» **RECORDS TO PROCESS**

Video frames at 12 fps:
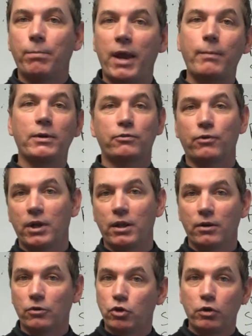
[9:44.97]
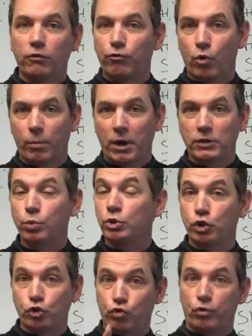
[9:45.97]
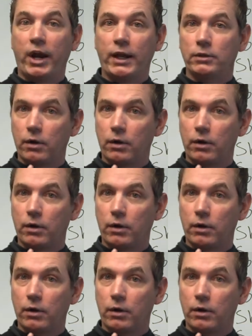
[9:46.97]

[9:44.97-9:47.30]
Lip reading: payments for another 2 to 4 months, which is great.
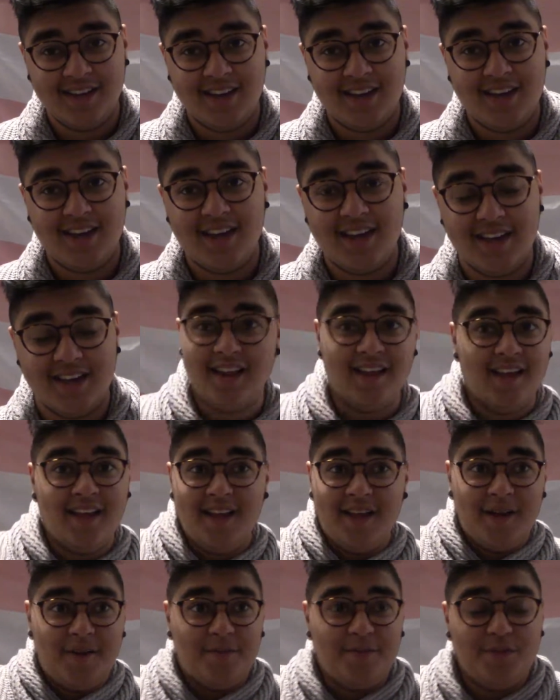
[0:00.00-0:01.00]

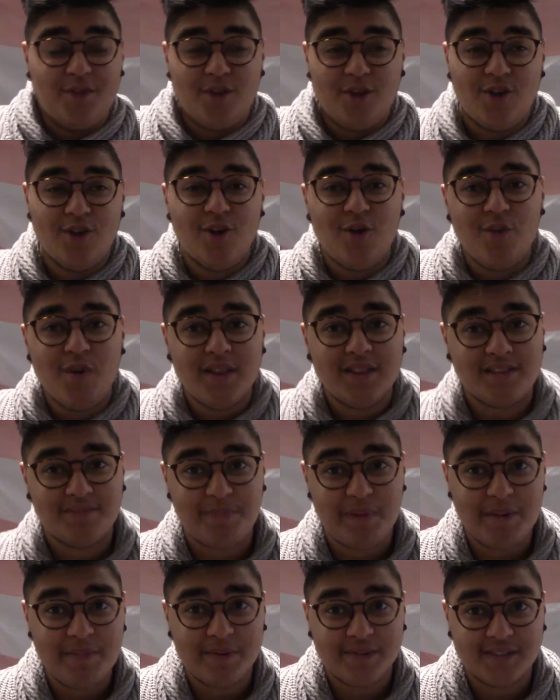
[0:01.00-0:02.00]
is, you know, when
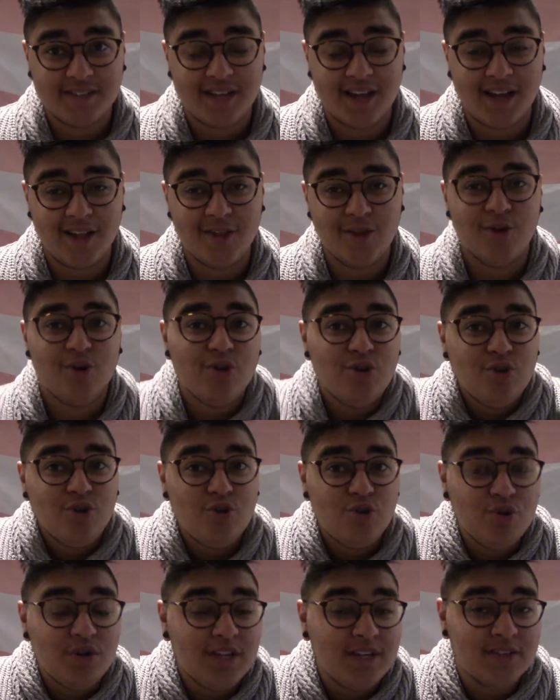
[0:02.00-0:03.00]
people tell you
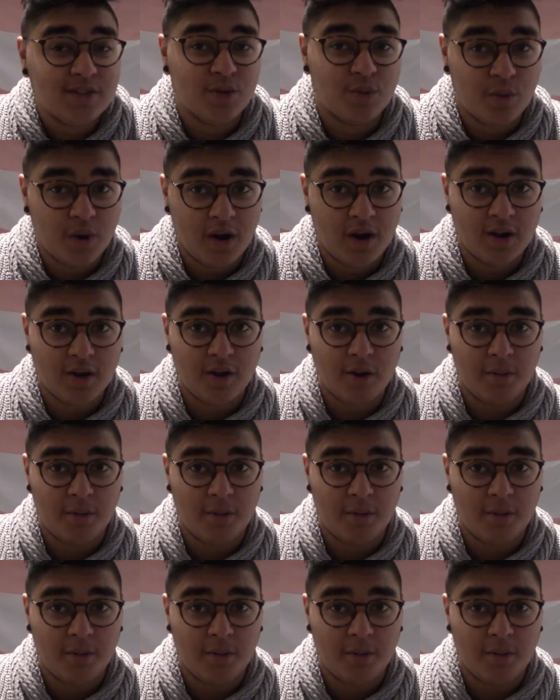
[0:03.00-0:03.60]
you need to wear your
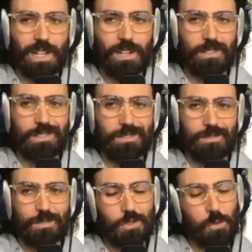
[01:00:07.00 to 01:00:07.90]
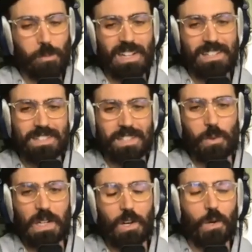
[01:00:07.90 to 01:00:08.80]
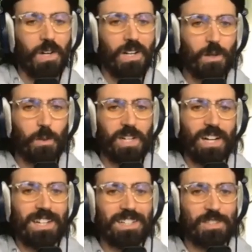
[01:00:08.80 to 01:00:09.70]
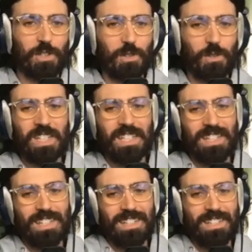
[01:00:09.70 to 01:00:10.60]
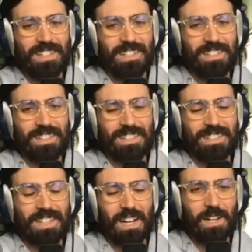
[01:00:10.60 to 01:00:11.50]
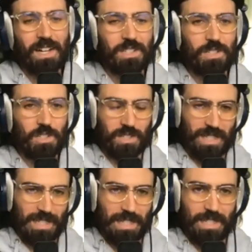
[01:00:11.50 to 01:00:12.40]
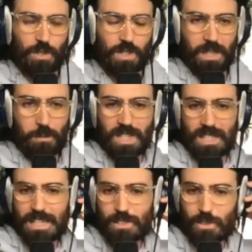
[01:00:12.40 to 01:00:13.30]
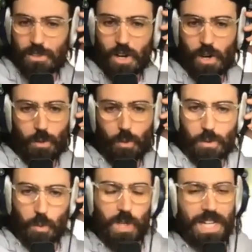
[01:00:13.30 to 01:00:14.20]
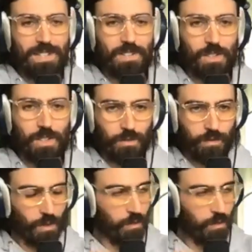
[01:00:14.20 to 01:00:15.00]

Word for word: round, two minutes, here we go. We got it. So I just, you can give me a yes or no or one word answers, feel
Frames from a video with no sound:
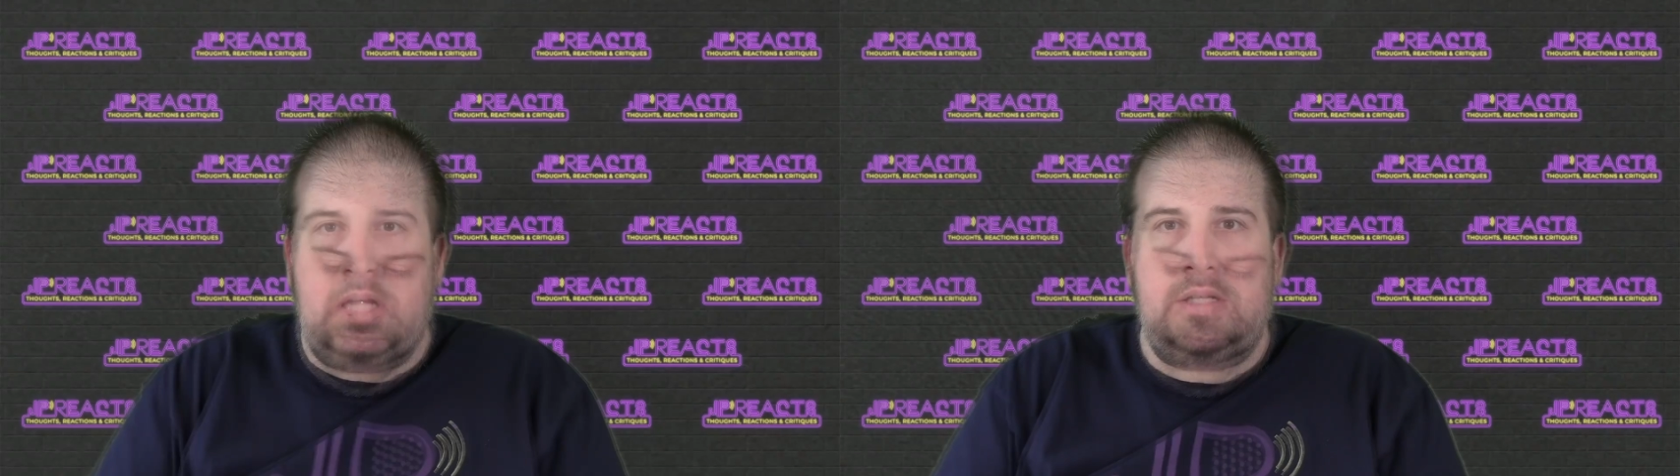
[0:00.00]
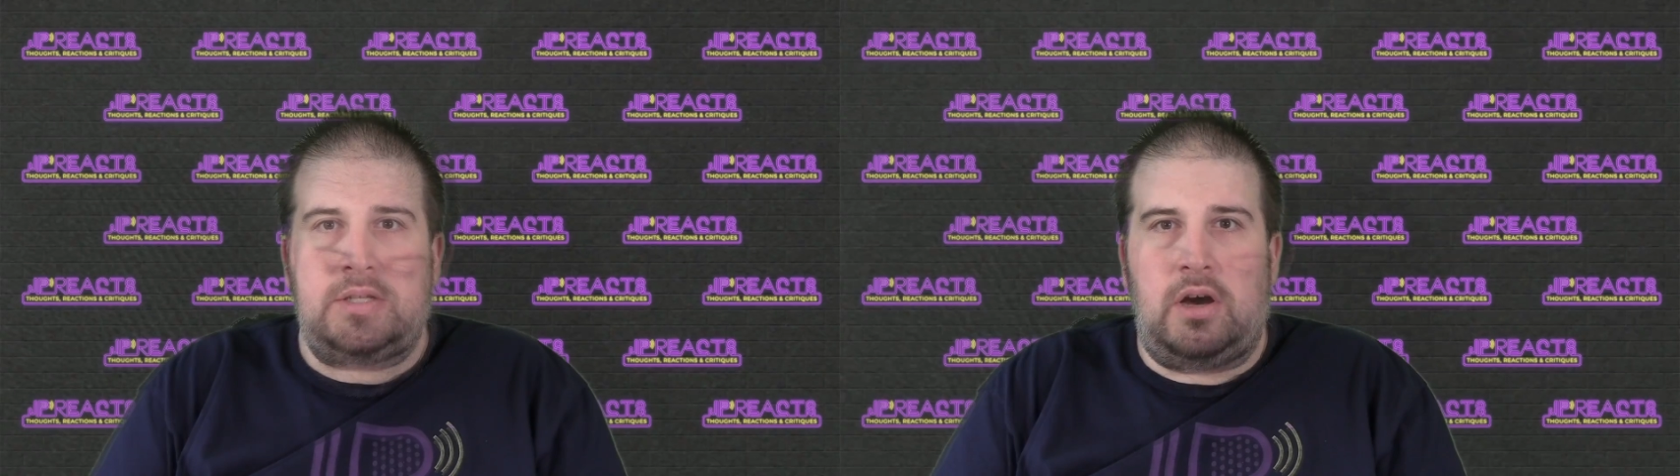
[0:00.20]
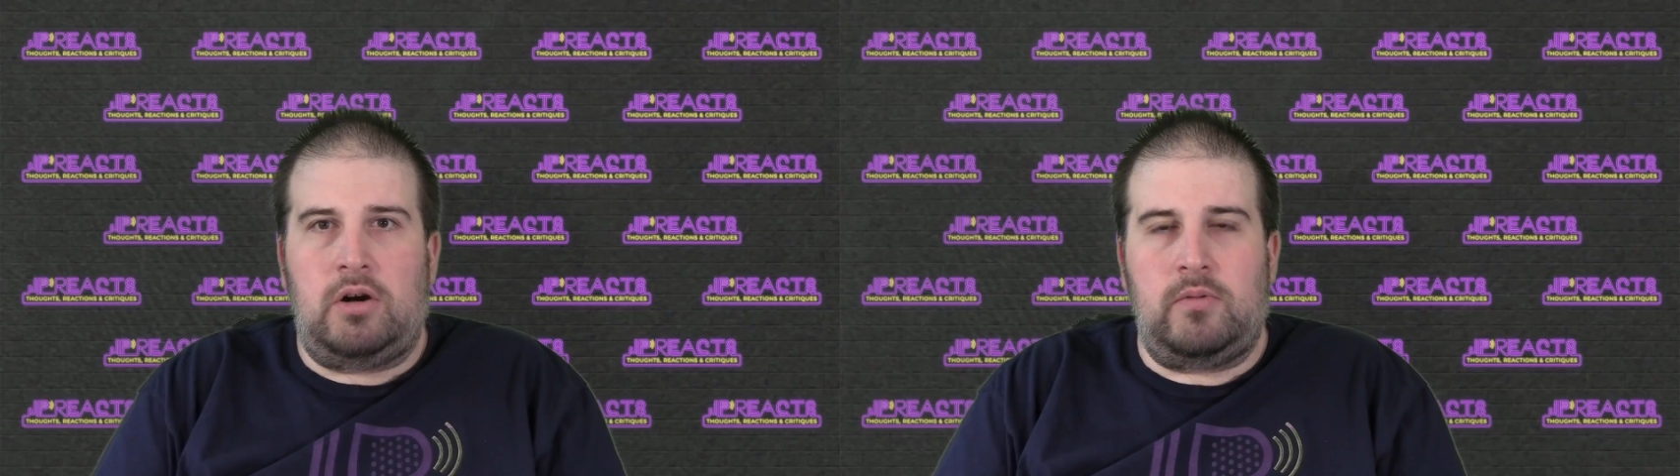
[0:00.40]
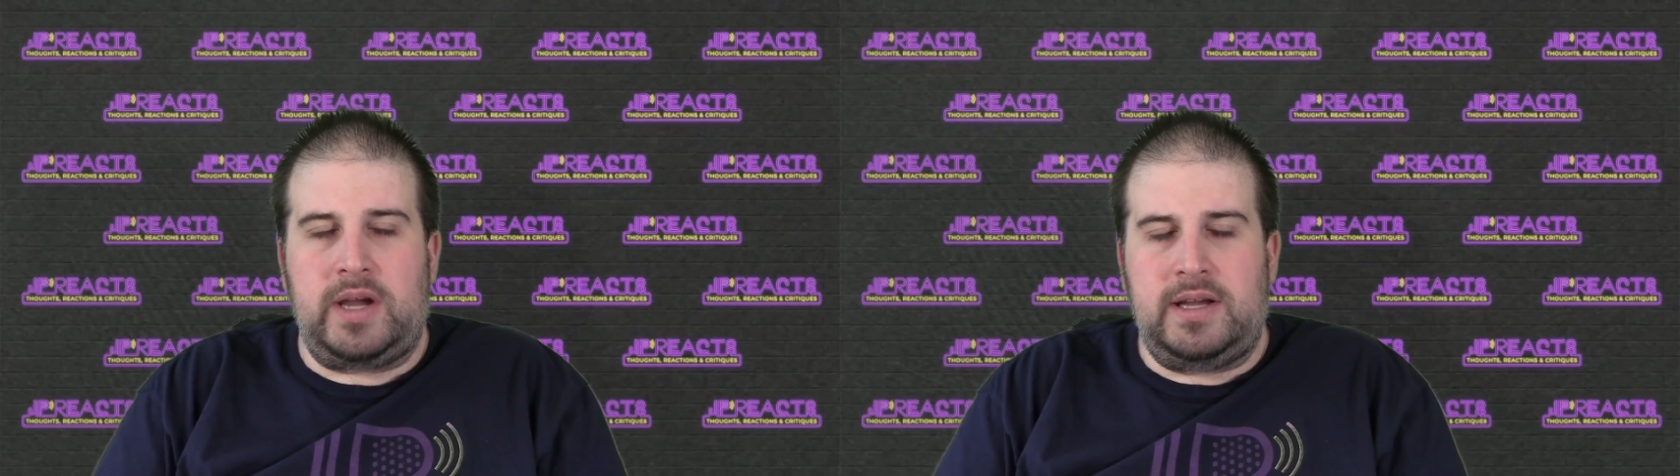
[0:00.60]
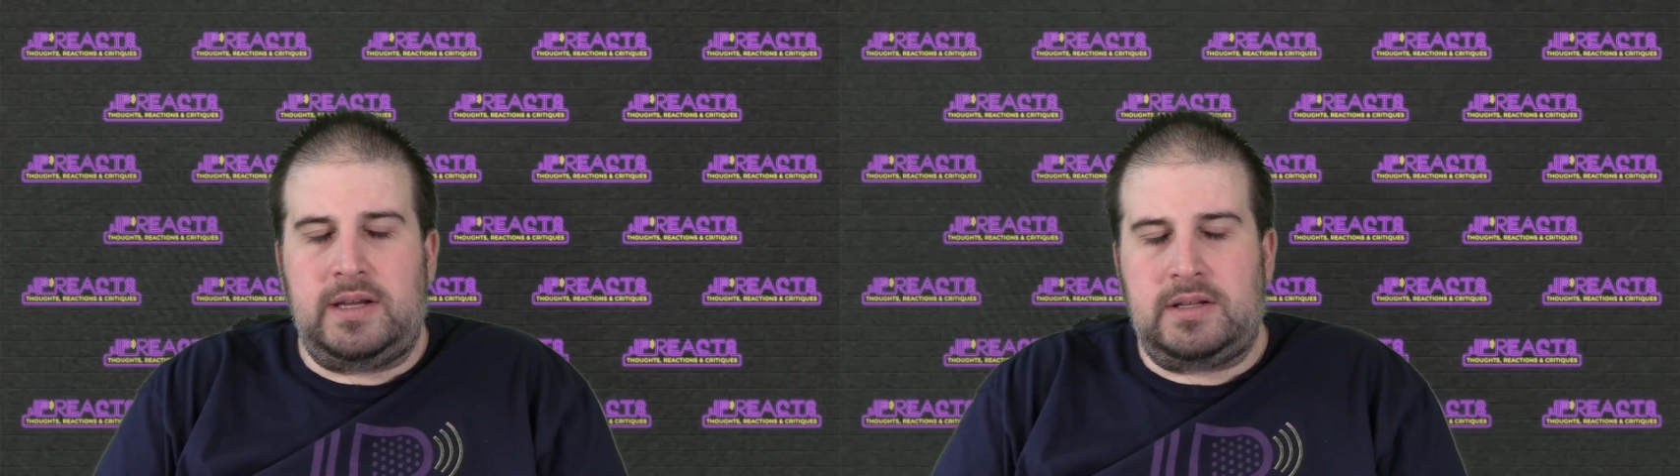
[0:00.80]
So
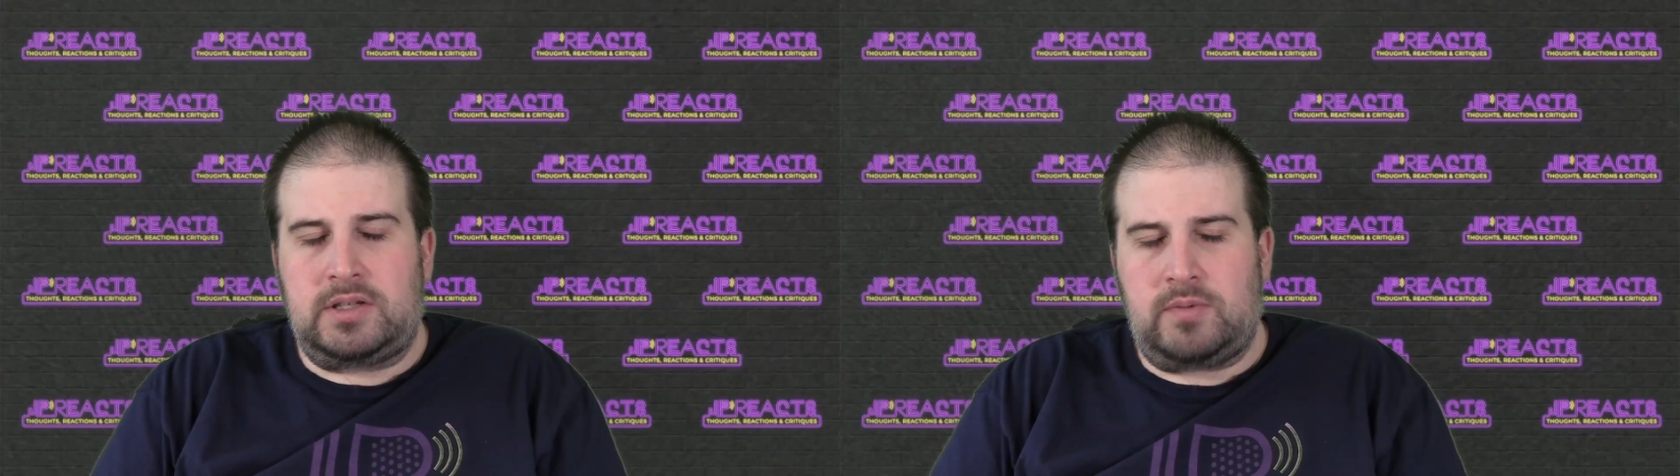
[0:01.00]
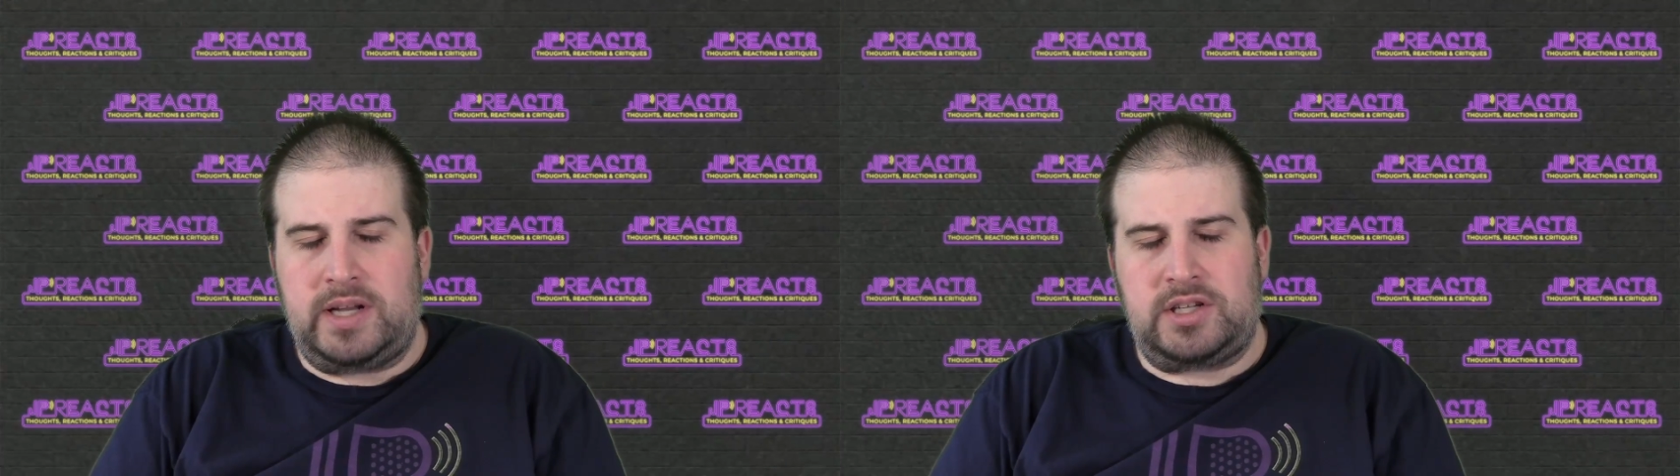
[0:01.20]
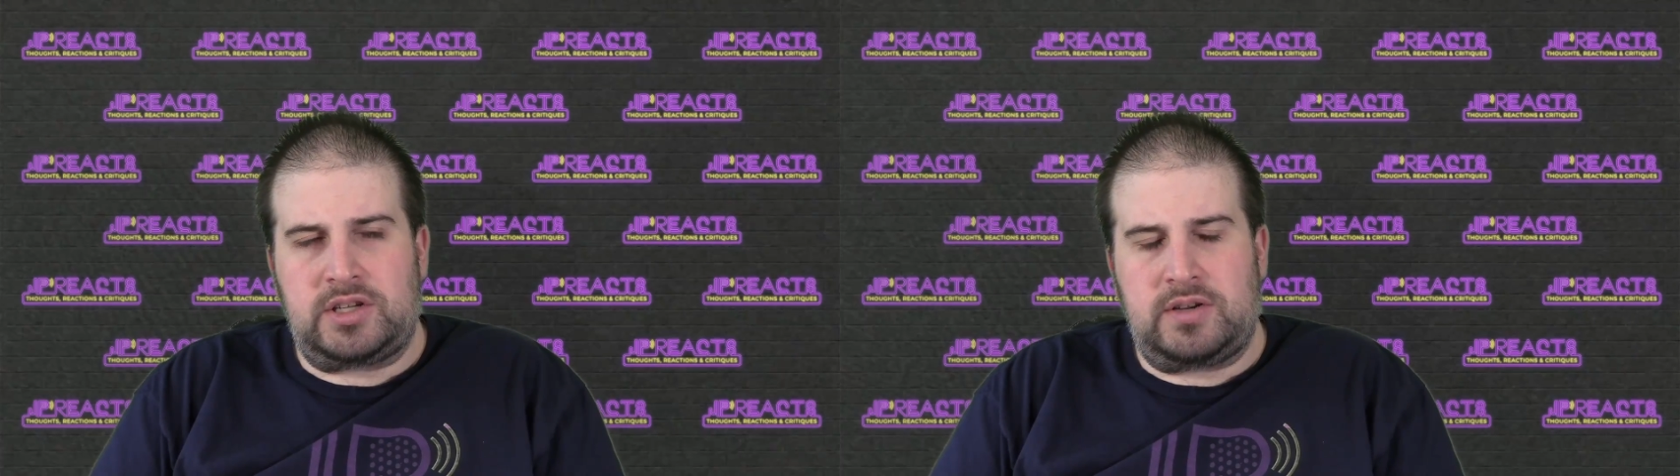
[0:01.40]
we switched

» **YOUR GOAL**
Reproduce only the lines from the line that holds "Frames from a" through the end of the records, exactly as they stand, both ends included and pictures excluded.

» **OUTPUT FOR THIS EXERCISE**
Frames from a video with no sound:
[0:00.00]
[0:00.20]
[0:00.40]
[0:00.60]
[0:00.80]
So
[0:01.00]
[0:01.20]
[0:01.40]
we switched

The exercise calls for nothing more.